Корни - Алекс Хейли
Шрифт:
Интервал:
Закладка:
Мрачно посмотрев на дядю Минго и Джорджа, масса Ли пришпорил лошадь и пустил ее галопом по дороге.
Прошло несколько минут, прежде чем дядя Минго двинулся с места. Он с горечью сплюнул и отбросил в сторону прутья гикори, из которых плел корзину для переноски петухов.
– Проработай на белого хоть тысячу лет, все равно останешься ниггером! – воскликнул он.
Джордж не знал, что ответить. Минго хотел что-то добавить, но потом махнул рукой и пошагал к хижине. У дверей он повернулся и посмотрел на Джорджа:
– Слушай меня, парень! Ты думаешь, что какой-то особенный для нашего массы, но для обезумевших и напуганных белых никакой разницы нет! Не будь дураком и никуда не уходи, пока все не утихнет, слышишь! Я сказал – никуда!
– Да, сэр!
Джордж подобрал корзину, которую плел Минго, и уселся на ближайший пенек. Пальцы его принялись за плетение, а сам он пытался разобраться в своих мыслях. Дядя Минго снова каким-то чудом угадал, что творилось у него в голове.
Джордж злился на себя. Он думал, что масса Ли поведет себя с ним как-то иначе, не так, как обычный хозяин. Ему уже давно следовало понять, как глупо и бесполезно даже думать о массе как о паппи. Но ему страшно хотелось, чтобы нашелся человек, с которым он мог бы поговорить об этом. Дядя Минго для этой роли не годился – ведь тогда пришлось бы признаться ему, что он знает: масса – его паппи. По той же причине он не мог поговорить с мисс Малицей, сестрой Сарой или дядюшкой Помпеем. Джордж не был уверен, знают ли они про массу и его мамми, но если знал кто-то из них, значит, знали все, потому что все на плантации многократно обсуждалось, пусть даже за спиной друг друга. И они с Киззи не были исключением.
Джордж не мог поговорить об этом даже с собственной мамми – слишком хорошо он помнил, как она раскаивалась и просила прощение за то, что все ему рассказала.

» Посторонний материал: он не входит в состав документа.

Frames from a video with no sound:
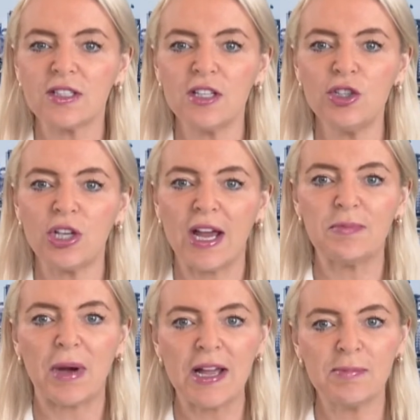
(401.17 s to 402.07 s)
a share
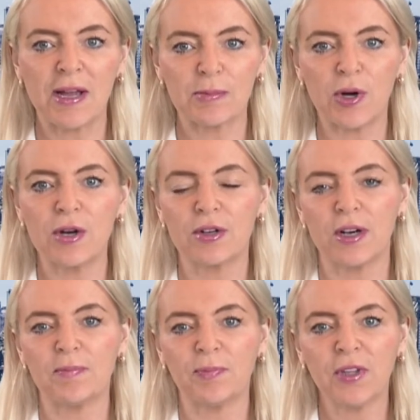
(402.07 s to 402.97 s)
buyback
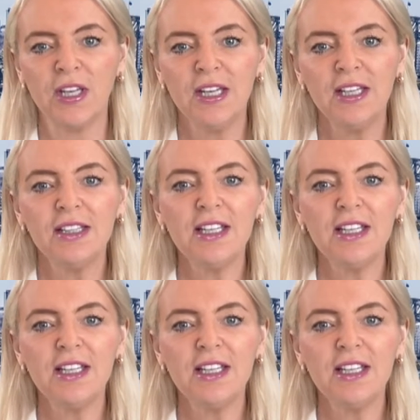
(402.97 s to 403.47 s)
program. TheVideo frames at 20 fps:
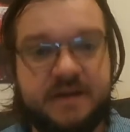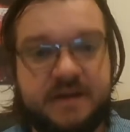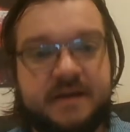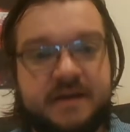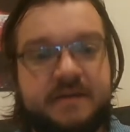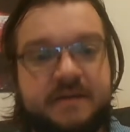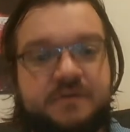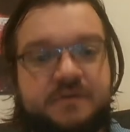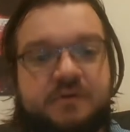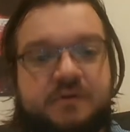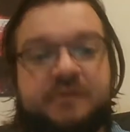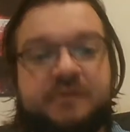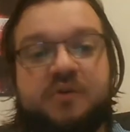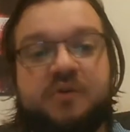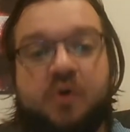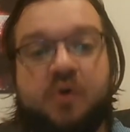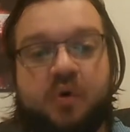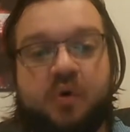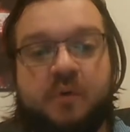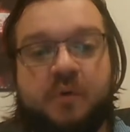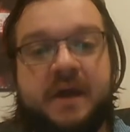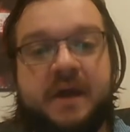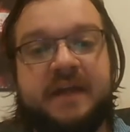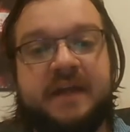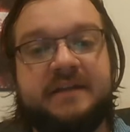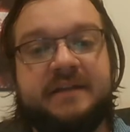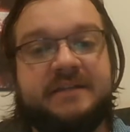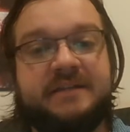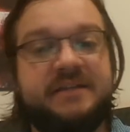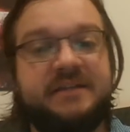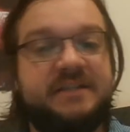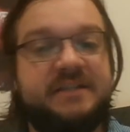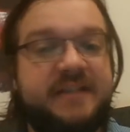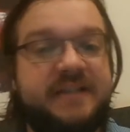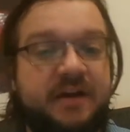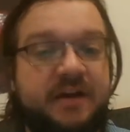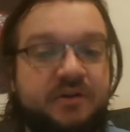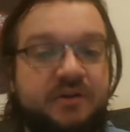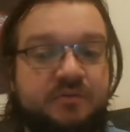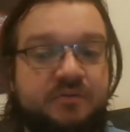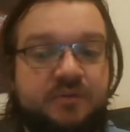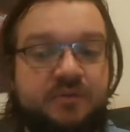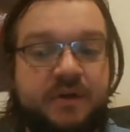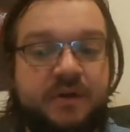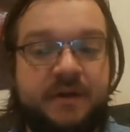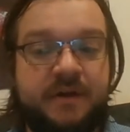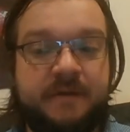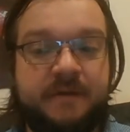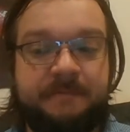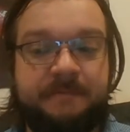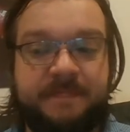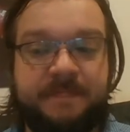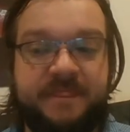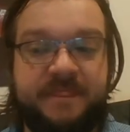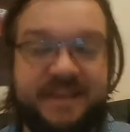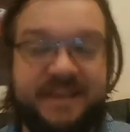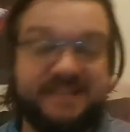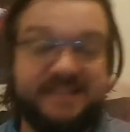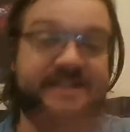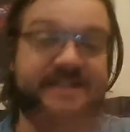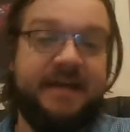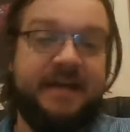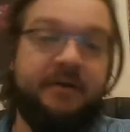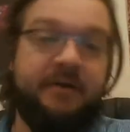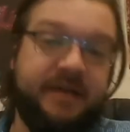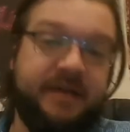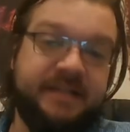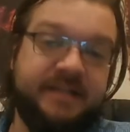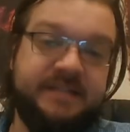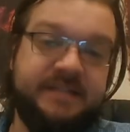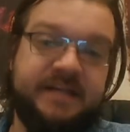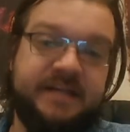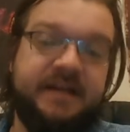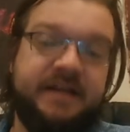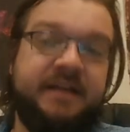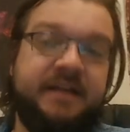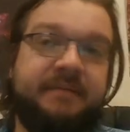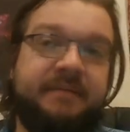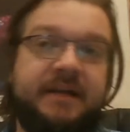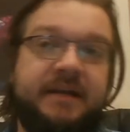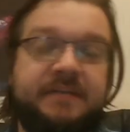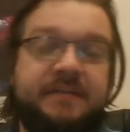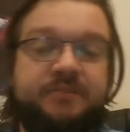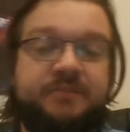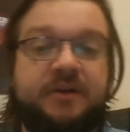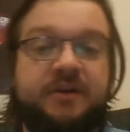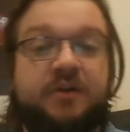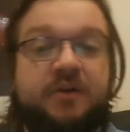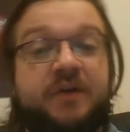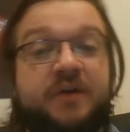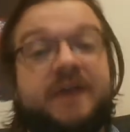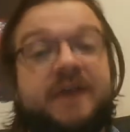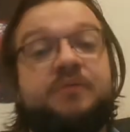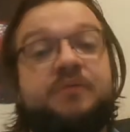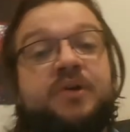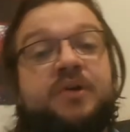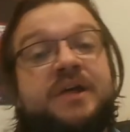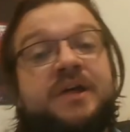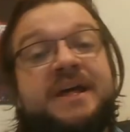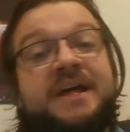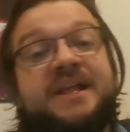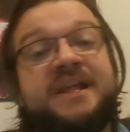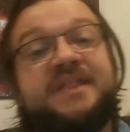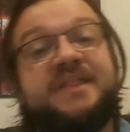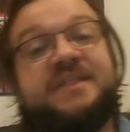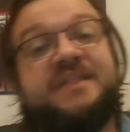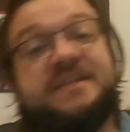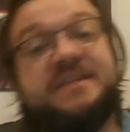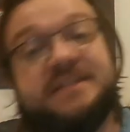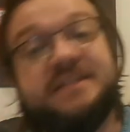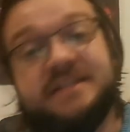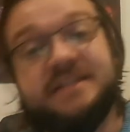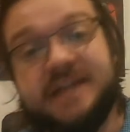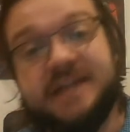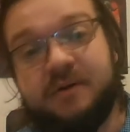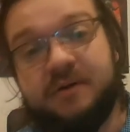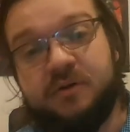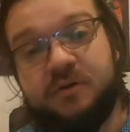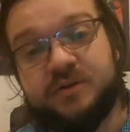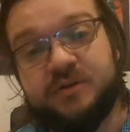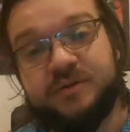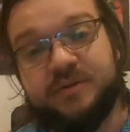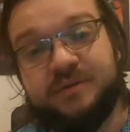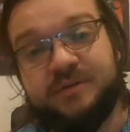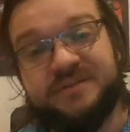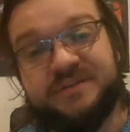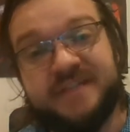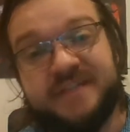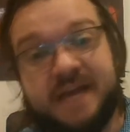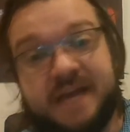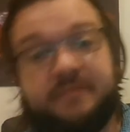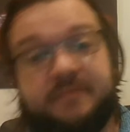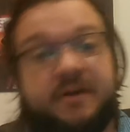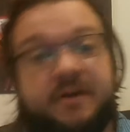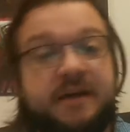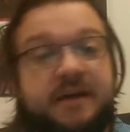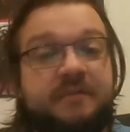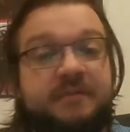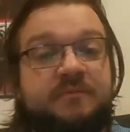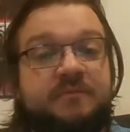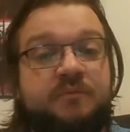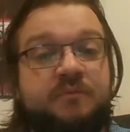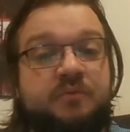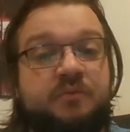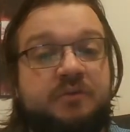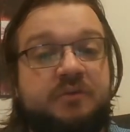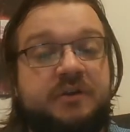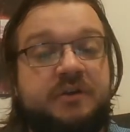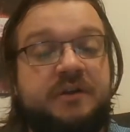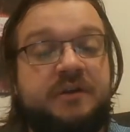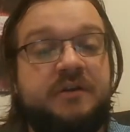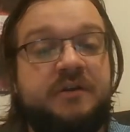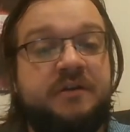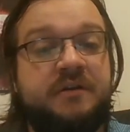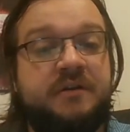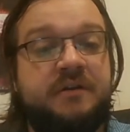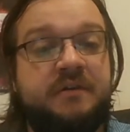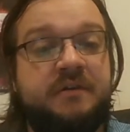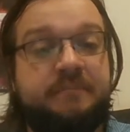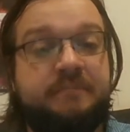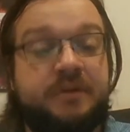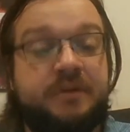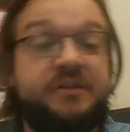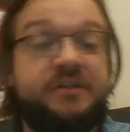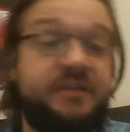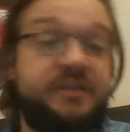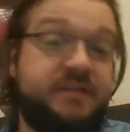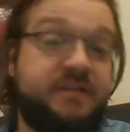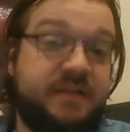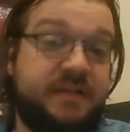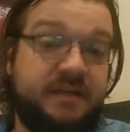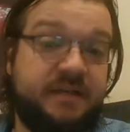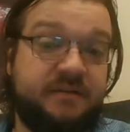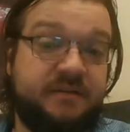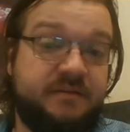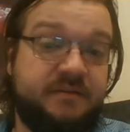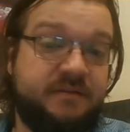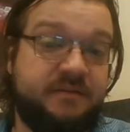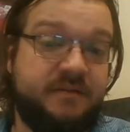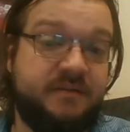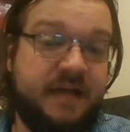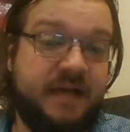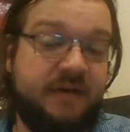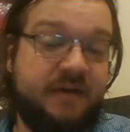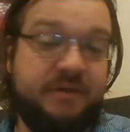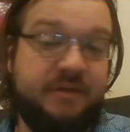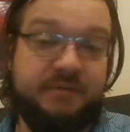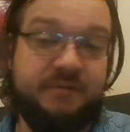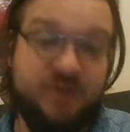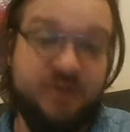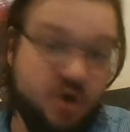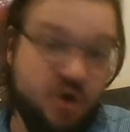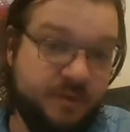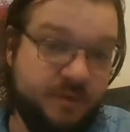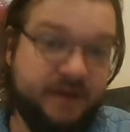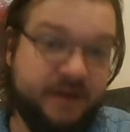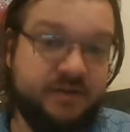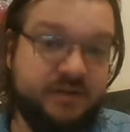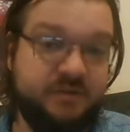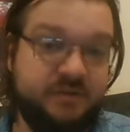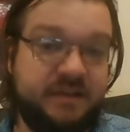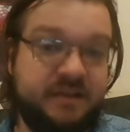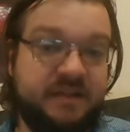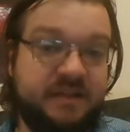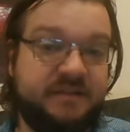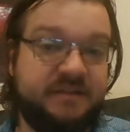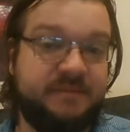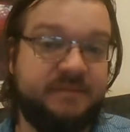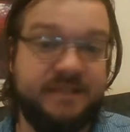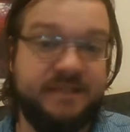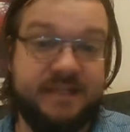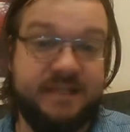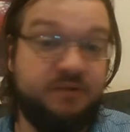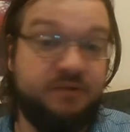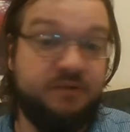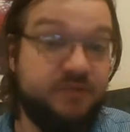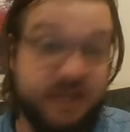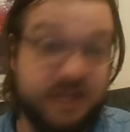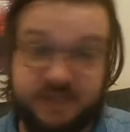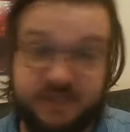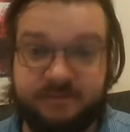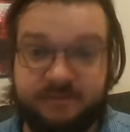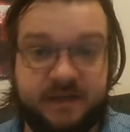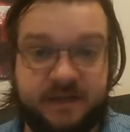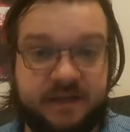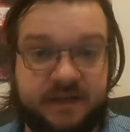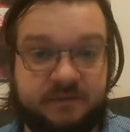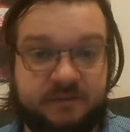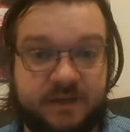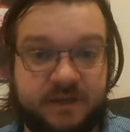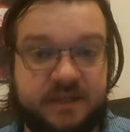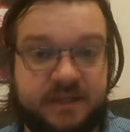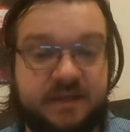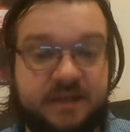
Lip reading: Throughout the whole way, it doesn't just tell you this is how it gets done. It might explain, okay, well, this is now also how samurai would purchase things, how they would go about doing this, because they don't touch money, really.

Как Киззи относится к этой мучительной истории сейчас, он не понимал, но видел, что они с массой ведут себя так, словно ничего и не было. Джорджу было стыдно даже думать о том, что у его мамми и массы все могло быть так, как у него самого с Черити – а в последнее время и с Белой, – теми ночами, когда он сбегал с плантации.
Но потом, порывшись в памяти, Джордж вспомнил одну ночь, когда ему было три или четыре года. Тогда он проснулся, потому что кровать двигалась, а потом лежал очень тихо, с ужасом всматриваясь в темноту и прислушиваясь к шороху стеблей кукурузы и чужому сопению. Мужчина лежал рядом с ним, прямо на мамми, и странно дергался. Джордж боялся пошевелиться, пока мужчина не поднялся. Потом раздался звон монеты на столике, звук шагов, стук двери. Джордж долго боролся с подступившими слезами. Он крепко зажмурился, чтобы прогнать увиденное и услышанное из головы. Но воспоминание это возвращалось, как приступ тошноты – особенно когда он видел на полке в хижине матери стеклянную банку, на целый дюйм заполненную монетами. Шло время, монеты прибавлялись, пока он не смог больше сдерживаться и не посмотрел прямо на банку. Когда ему было около десяти лет, банка исчезла. Мамми никогда не догадывалась, что он знал об этом. Джордж поклялся, что она никогда и не узнает.
Хотя Джордж был слишком гордым, чтобы говорить об этом, однажды ему захотелось рассказать Черити о своем белом отце. Ему казалось, что она сможет понять. Если Бела была черной как уголь, Черити была еще светлее, чем Джордж. У нее была кожа цвета загара, и черные ниггеры называли ее светлой. Но Черити ничуть не переживала из-за этого. Она со смехом призналась Джорджу, что ее паппи был белый надсмотрщик на большой плантации риса и индиго в Южной Каролине, где работали более сотни рабов. Там она родилась и жила до восемнадцати лет. А потом ее продали с аукциона, и масса Тиги купил ее для работы в доме. Единственное, что огорчало Черити, так это то, что в Южной Каролине остались ее мамми и младший брат, который был почти белым. Черити говорила, что черные дети безжалостно дразнили брата, пока мамми не научила его кричать своим мучителям: «Господь дал мне такой цвет кожи, и это не ваше дело, черные ниггеры!» С того времени брата Черити оставили в покое.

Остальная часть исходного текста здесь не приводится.